- WHAT THE TASK ASKS
Send each entry back exactly as given, pictures excluded.

- INFORMATION SUPPLIED
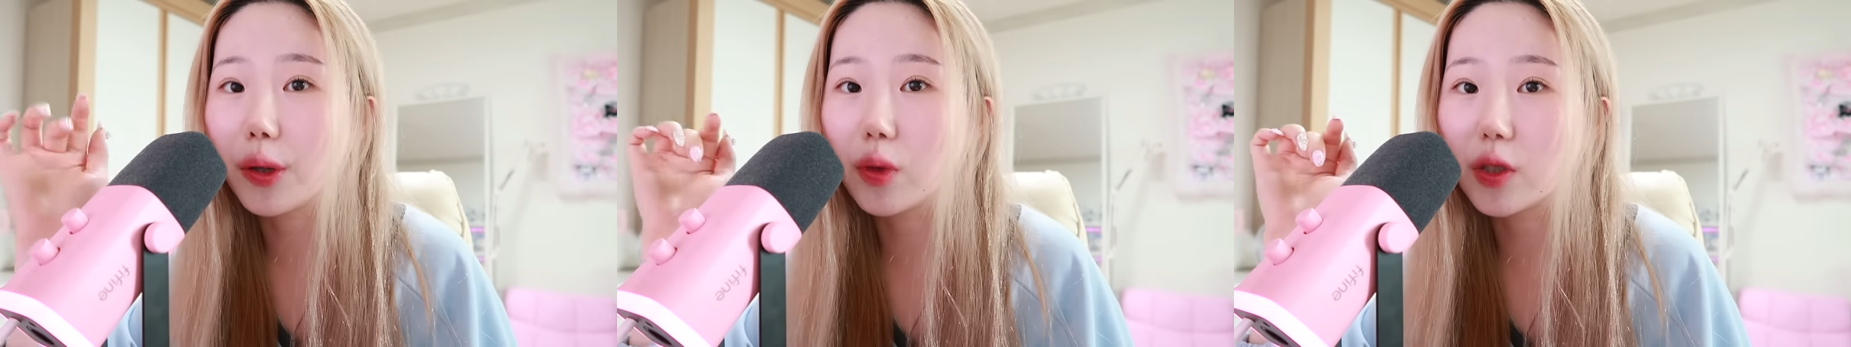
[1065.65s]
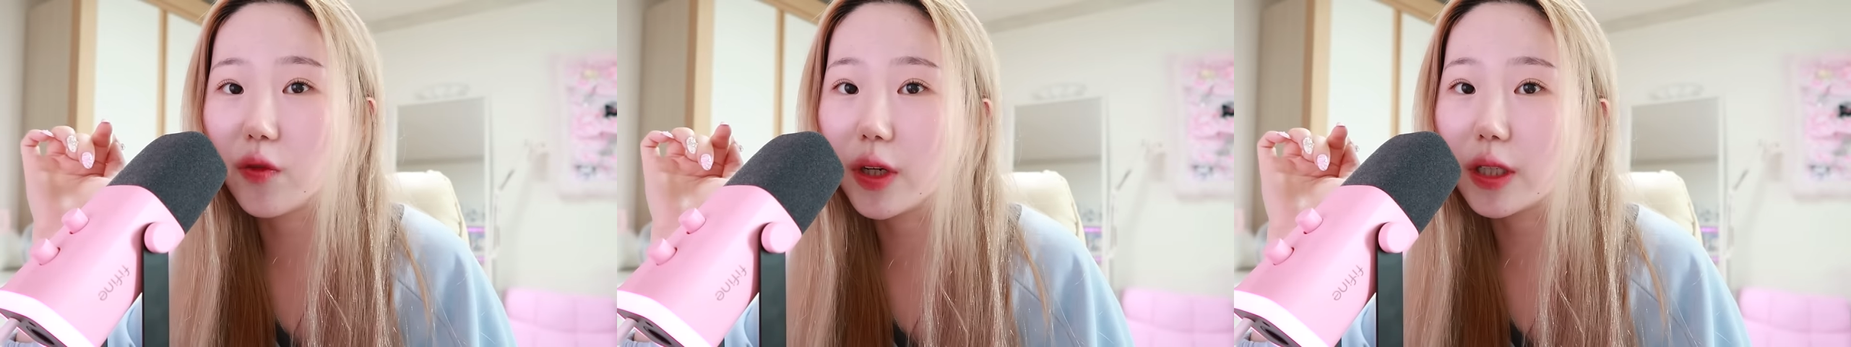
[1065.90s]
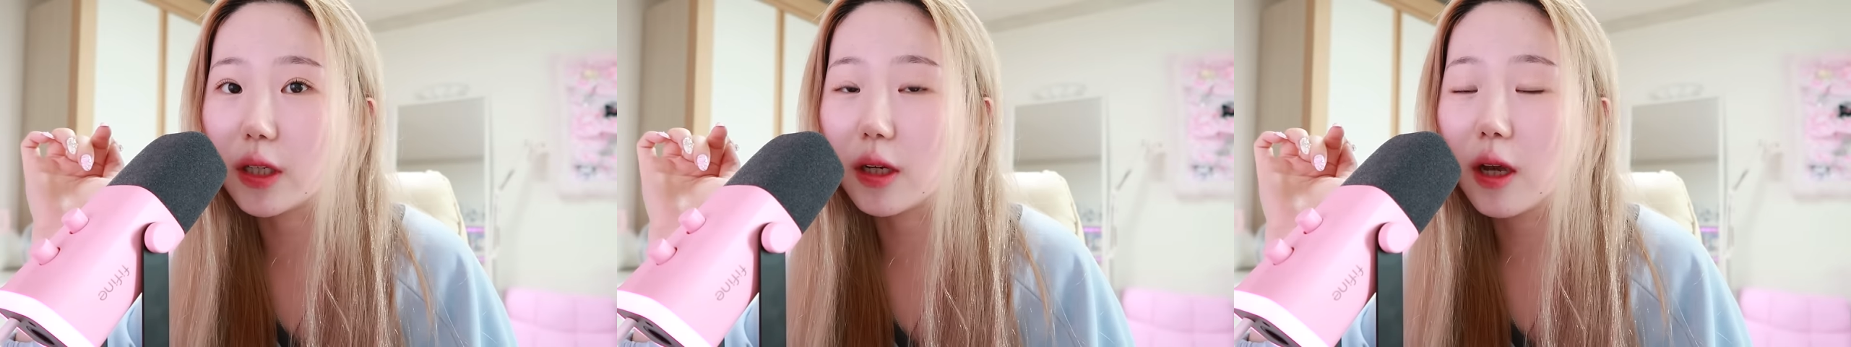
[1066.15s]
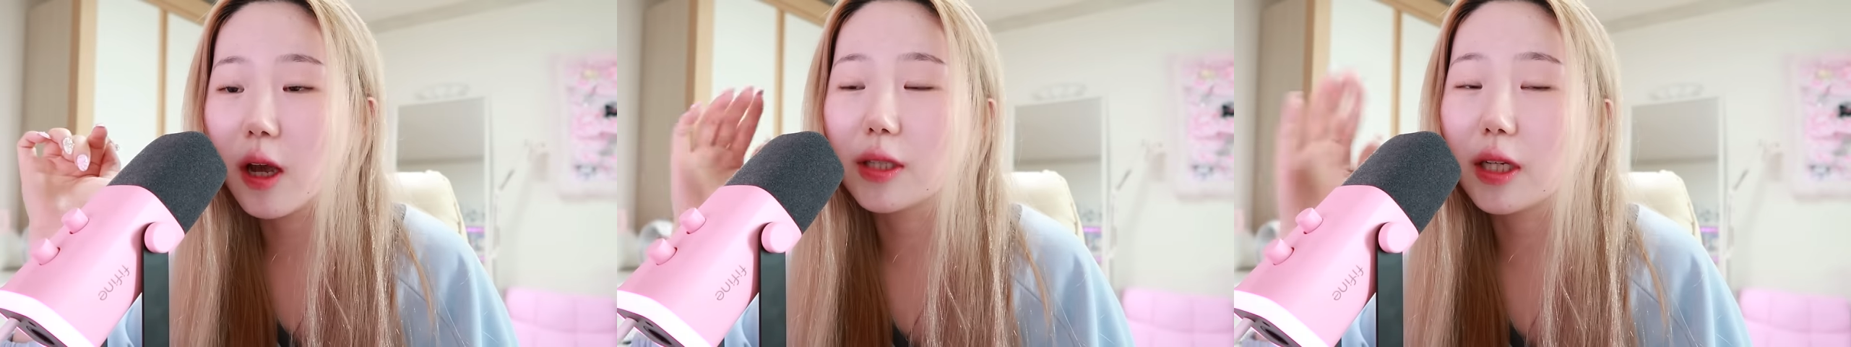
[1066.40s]
was freezing,
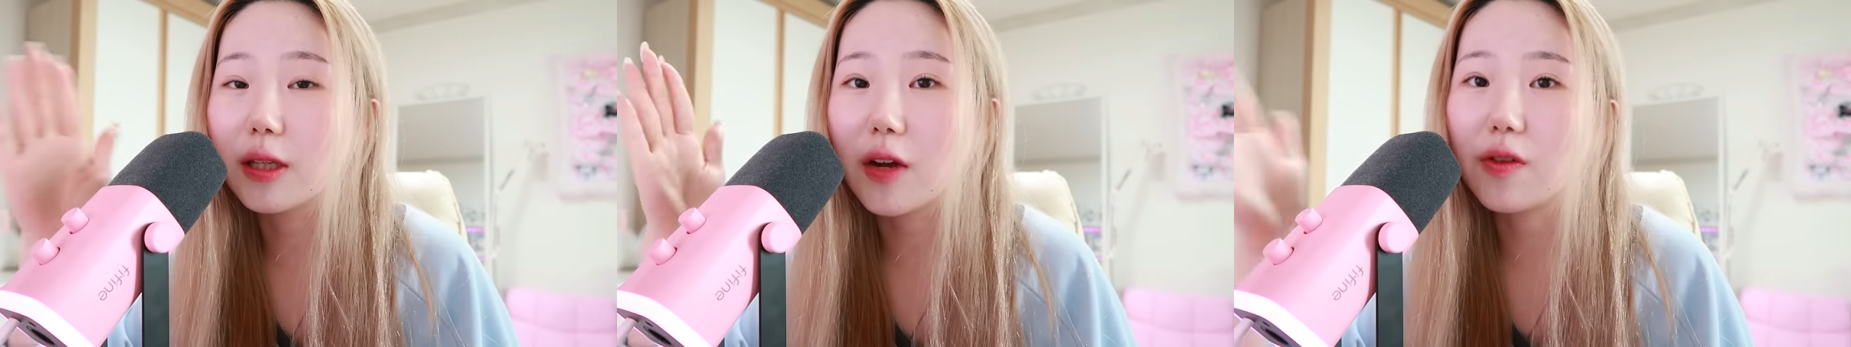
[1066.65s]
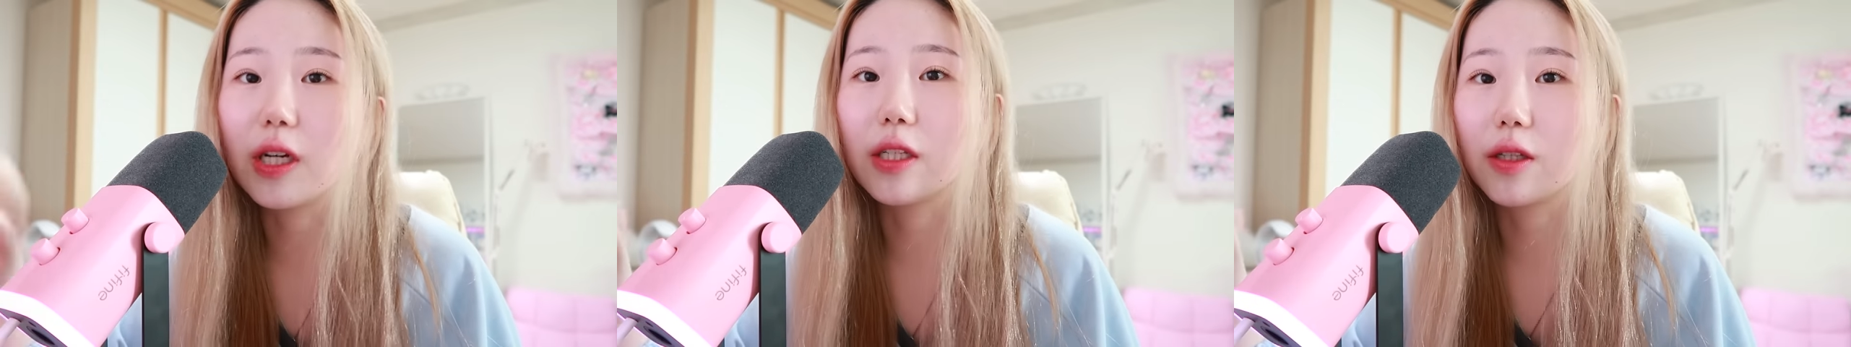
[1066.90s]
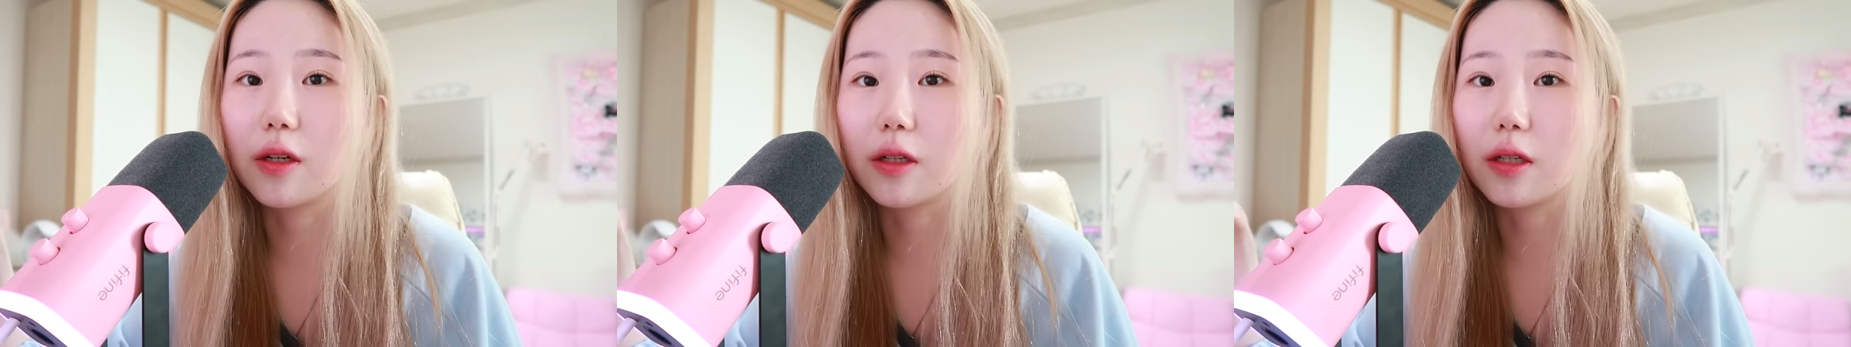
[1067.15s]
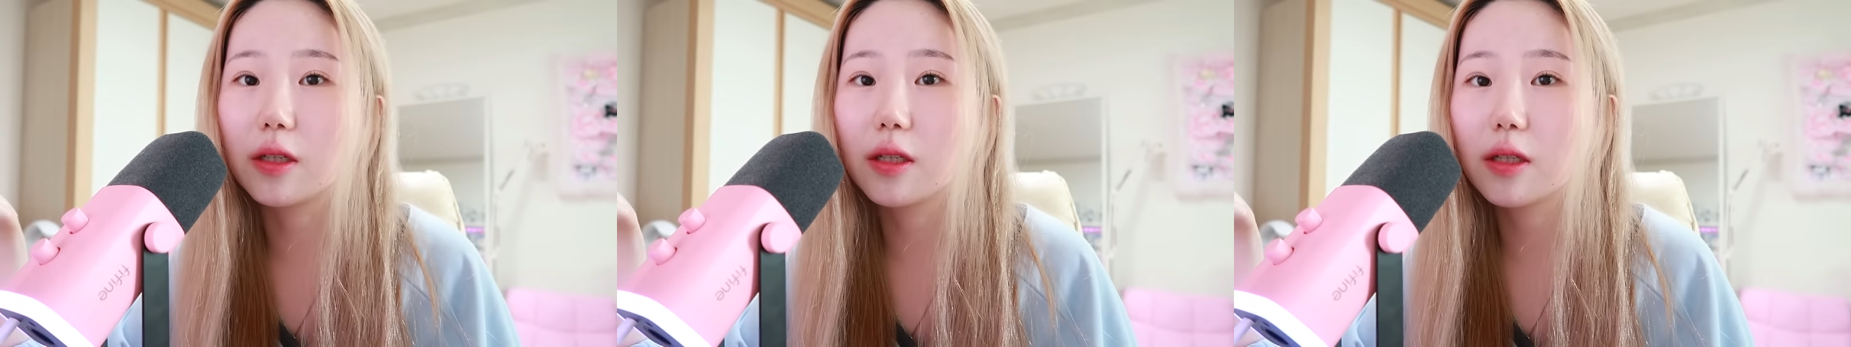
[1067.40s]
but they never answered
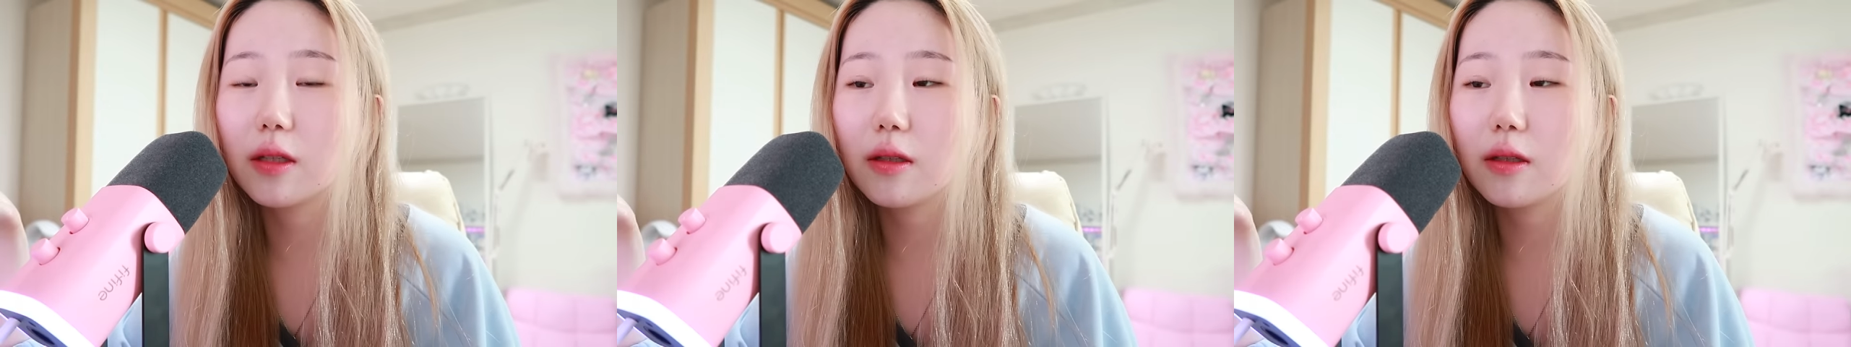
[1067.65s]
us.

- EXERCISE RESULT
[1065.65s]
[1065.90s]
[1066.15s]
[1066.40s]
was freezing,
[1066.65s]
[1066.90s]
[1067.15s]
[1067.40s]
but they never answered
[1067.65s]
us.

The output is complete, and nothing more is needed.